THE PROBLEM -
All records below should be repeated exactly, with the pictures left out.

[RECORDS PROVIDED]

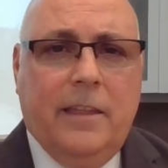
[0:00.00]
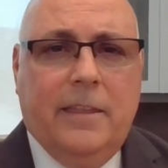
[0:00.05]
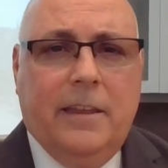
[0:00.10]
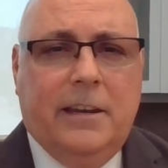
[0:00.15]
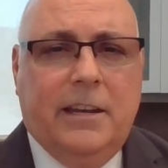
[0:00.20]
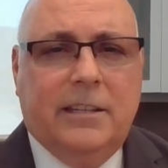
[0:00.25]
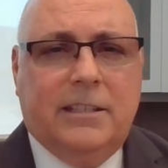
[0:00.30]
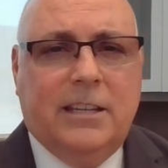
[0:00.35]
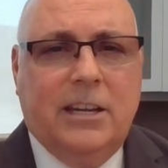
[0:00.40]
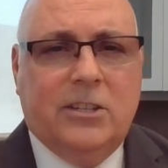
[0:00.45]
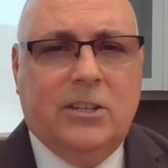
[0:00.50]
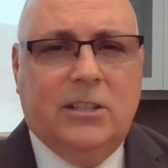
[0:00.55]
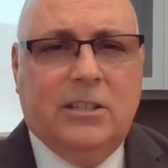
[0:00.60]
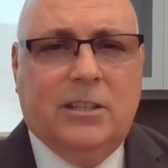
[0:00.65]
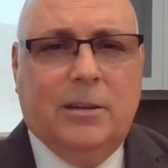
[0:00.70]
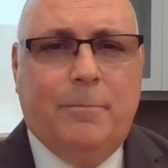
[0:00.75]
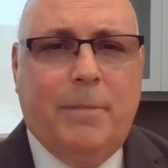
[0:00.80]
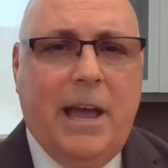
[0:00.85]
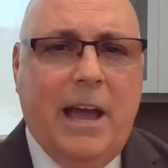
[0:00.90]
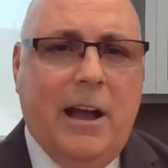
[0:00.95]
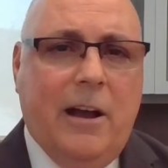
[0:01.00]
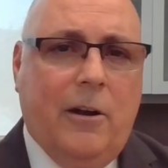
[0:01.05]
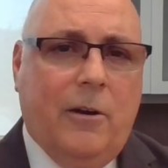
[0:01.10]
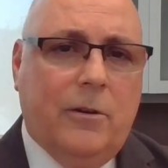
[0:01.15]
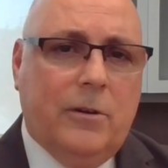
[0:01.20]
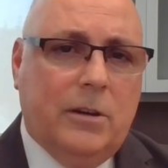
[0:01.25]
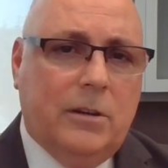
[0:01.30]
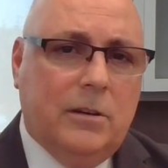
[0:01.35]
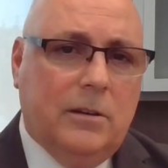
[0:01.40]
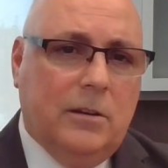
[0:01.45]
the decisions
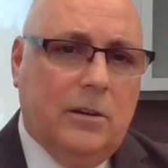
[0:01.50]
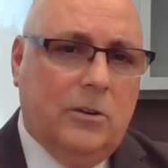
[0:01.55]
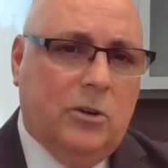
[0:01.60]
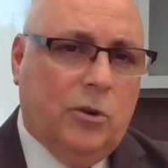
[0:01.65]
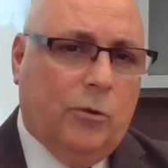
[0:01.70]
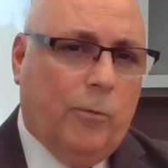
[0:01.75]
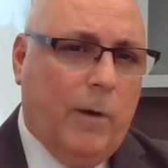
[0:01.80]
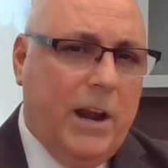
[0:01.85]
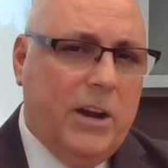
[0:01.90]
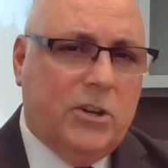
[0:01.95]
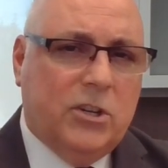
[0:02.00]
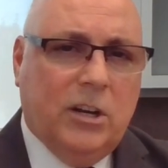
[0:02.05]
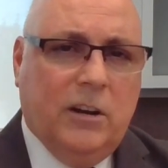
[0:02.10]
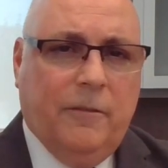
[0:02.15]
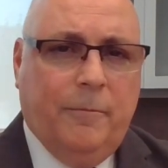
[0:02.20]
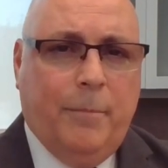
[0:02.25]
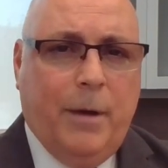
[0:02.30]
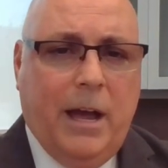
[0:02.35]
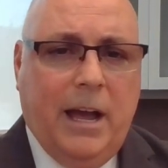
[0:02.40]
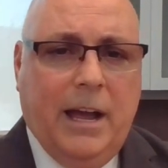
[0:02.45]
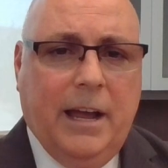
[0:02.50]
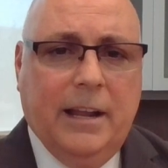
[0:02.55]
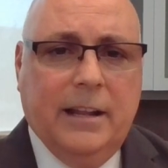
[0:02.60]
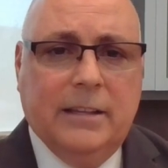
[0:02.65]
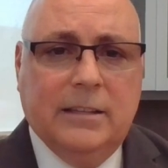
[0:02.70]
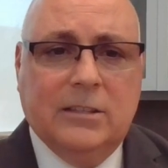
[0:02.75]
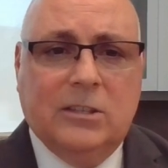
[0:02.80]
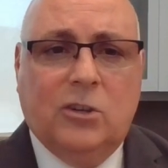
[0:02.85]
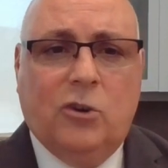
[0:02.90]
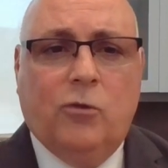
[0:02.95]
about duration of
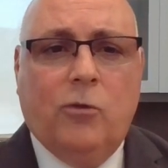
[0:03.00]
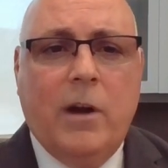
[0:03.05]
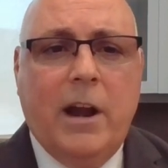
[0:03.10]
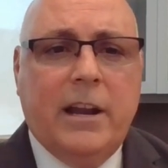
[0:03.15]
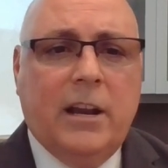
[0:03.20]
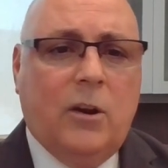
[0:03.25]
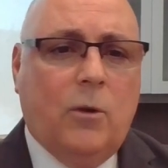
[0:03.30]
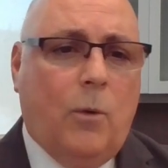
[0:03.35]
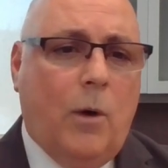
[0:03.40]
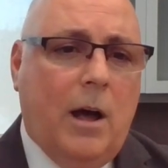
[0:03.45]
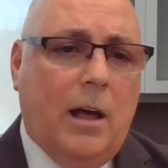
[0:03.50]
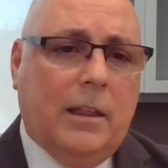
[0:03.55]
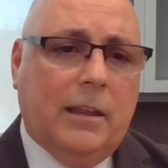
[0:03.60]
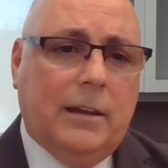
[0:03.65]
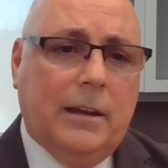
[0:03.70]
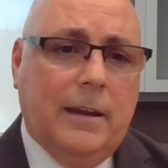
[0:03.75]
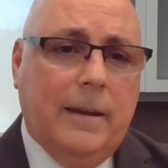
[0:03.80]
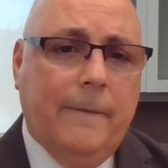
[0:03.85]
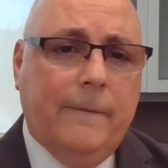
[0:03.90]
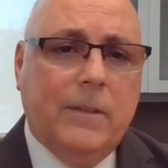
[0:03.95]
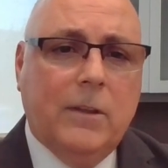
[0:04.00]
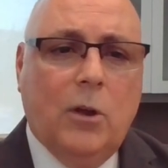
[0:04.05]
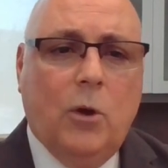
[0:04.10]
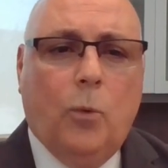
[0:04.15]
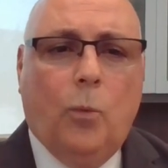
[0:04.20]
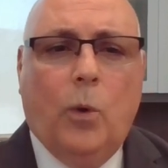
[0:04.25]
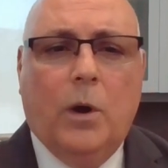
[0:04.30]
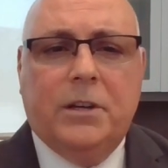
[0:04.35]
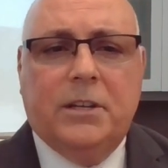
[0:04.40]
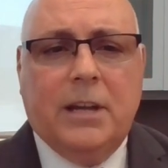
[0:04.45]
bonds, credit quality,
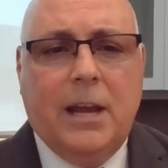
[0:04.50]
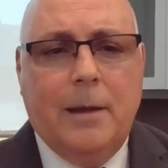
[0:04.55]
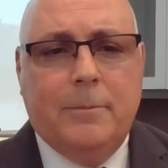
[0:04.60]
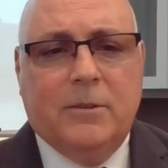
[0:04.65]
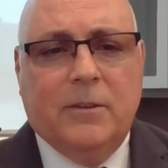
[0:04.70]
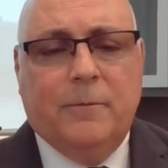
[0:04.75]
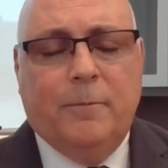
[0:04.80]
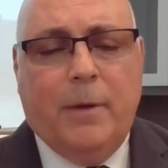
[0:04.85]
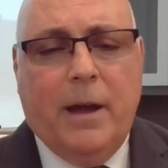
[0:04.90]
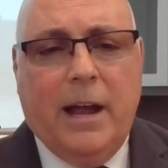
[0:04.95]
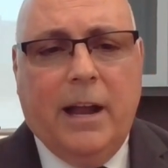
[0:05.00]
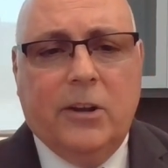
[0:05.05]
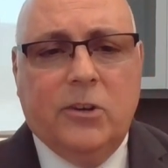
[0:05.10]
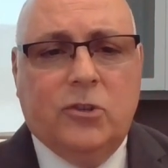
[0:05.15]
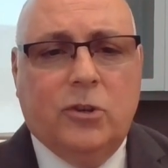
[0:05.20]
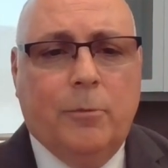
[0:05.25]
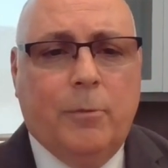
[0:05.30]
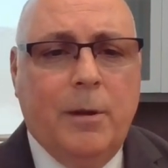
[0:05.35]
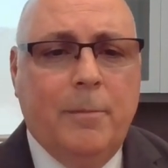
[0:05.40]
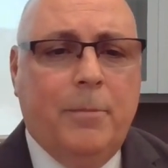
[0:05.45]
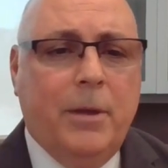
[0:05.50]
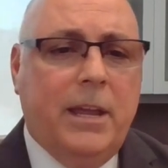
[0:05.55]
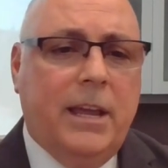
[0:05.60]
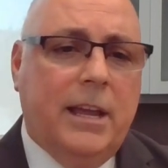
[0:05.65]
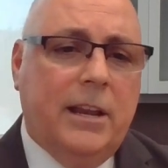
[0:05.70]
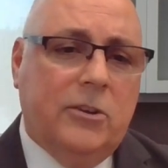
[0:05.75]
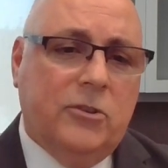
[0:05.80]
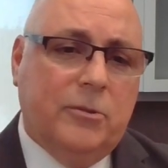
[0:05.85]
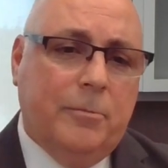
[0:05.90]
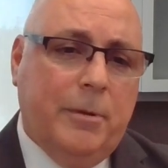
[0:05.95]
what types of bonds should we
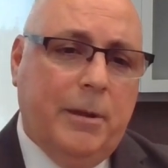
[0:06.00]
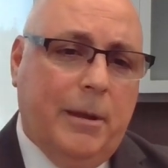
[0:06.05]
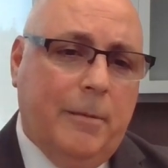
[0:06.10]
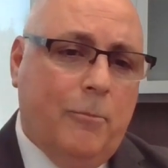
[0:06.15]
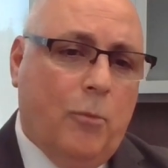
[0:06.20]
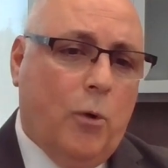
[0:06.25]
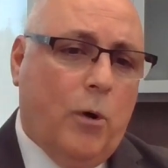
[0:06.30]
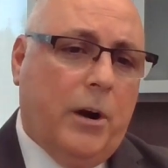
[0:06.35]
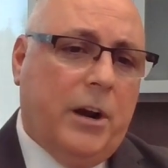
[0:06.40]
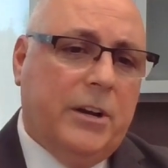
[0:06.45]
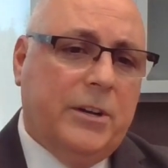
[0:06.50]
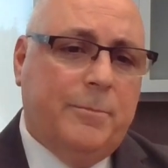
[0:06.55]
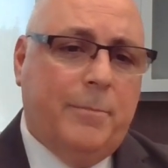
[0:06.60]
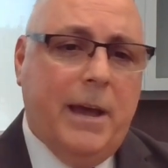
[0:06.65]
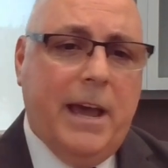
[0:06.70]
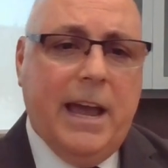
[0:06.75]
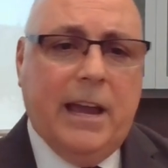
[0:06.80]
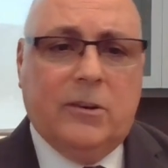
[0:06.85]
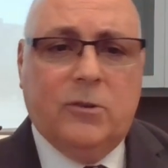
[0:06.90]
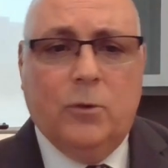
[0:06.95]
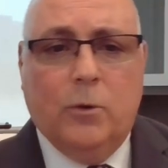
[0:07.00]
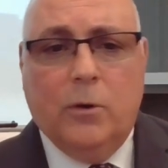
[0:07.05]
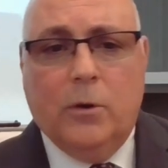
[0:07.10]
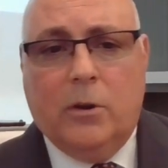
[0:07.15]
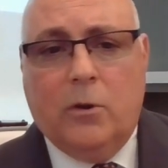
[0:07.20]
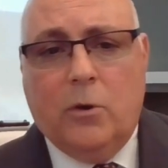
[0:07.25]
be in? Should we be in mortgage backed or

[/RECORDS PROVIDED]

TASK RESULT -
[0:00.00]
[0:00.05]
[0:00.10]
[0:00.15]
[0:00.20]
[0:00.25]
[0:00.30]
[0:00.35]
[0:00.40]
[0:00.45]
[0:00.50]
[0:00.55]
[0:00.60]
[0:00.65]
[0:00.70]
[0:00.75]
[0:00.80]
[0:00.85]
[0:00.90]
[0:00.95]
[0:01.00]
[0:01.05]
[0:01.10]
[0:01.15]
[0:01.20]
[0:01.25]
[0:01.30]
[0:01.35]
[0:01.40]
[0:01.45]
the decisions
[0:01.50]
[0:01.55]
[0:01.60]
[0:01.65]
[0:01.70]
[0:01.75]
[0:01.80]
[0:01.85]
[0:01.90]
[0:01.95]
[0:02.00]
[0:02.05]
[0:02.10]
[0:02.15]
[0:02.20]
[0:02.25]
[0:02.30]
[0:02.35]
[0:02.40]
[0:02.45]
[0:02.50]
[0:02.55]
[0:02.60]
[0:02.65]
[0:02.70]
[0:02.75]
[0:02.80]
[0:02.85]
[0:02.90]
[0:02.95]
about duration of
[0:03.00]
[0:03.05]
[0:03.10]
[0:03.15]
[0:03.20]
[0:03.25]
[0:03.30]
[0:03.35]
[0:03.40]
[0:03.45]
[0:03.50]
[0:03.55]
[0:03.60]
[0:03.65]
[0:03.70]
[0:03.75]
[0:03.80]
[0:03.85]
[0:03.90]
[0:03.95]
[0:04.00]
[0:04.05]
[0:04.10]
[0:04.15]
[0:04.20]
[0:04.25]
[0:04.30]
[0:04.35]
[0:04.40]
[0:04.45]
bonds, credit quality,
[0:04.50]
[0:04.55]
[0:04.60]
[0:04.65]
[0:04.70]
[0:04.75]
[0:04.80]
[0:04.85]
[0:04.90]
[0:04.95]
[0:05.00]
[0:05.05]
[0:05.10]
[0:05.15]
[0:05.20]
[0:05.25]
[0:05.30]
[0:05.35]
[0:05.40]
[0:05.45]
[0:05.50]
[0:05.55]
[0:05.60]
[0:05.65]
[0:05.70]
[0:05.75]
[0:05.80]
[0:05.85]
[0:05.90]
[0:05.95]
what types of bonds should we
[0:06.00]
[0:06.05]
[0:06.10]
[0:06.15]
[0:06.20]
[0:06.25]
[0:06.30]
[0:06.35]
[0:06.40]
[0:06.45]
[0:06.50]
[0:06.55]
[0:06.60]
[0:06.65]
[0:06.70]
[0:06.75]
[0:06.80]
[0:06.85]
[0:06.90]
[0:06.95]
[0:07.00]
[0:07.05]
[0:07.10]
[0:07.15]
[0:07.20]
[0:07.25]
be in? Should we be in mortgage backed or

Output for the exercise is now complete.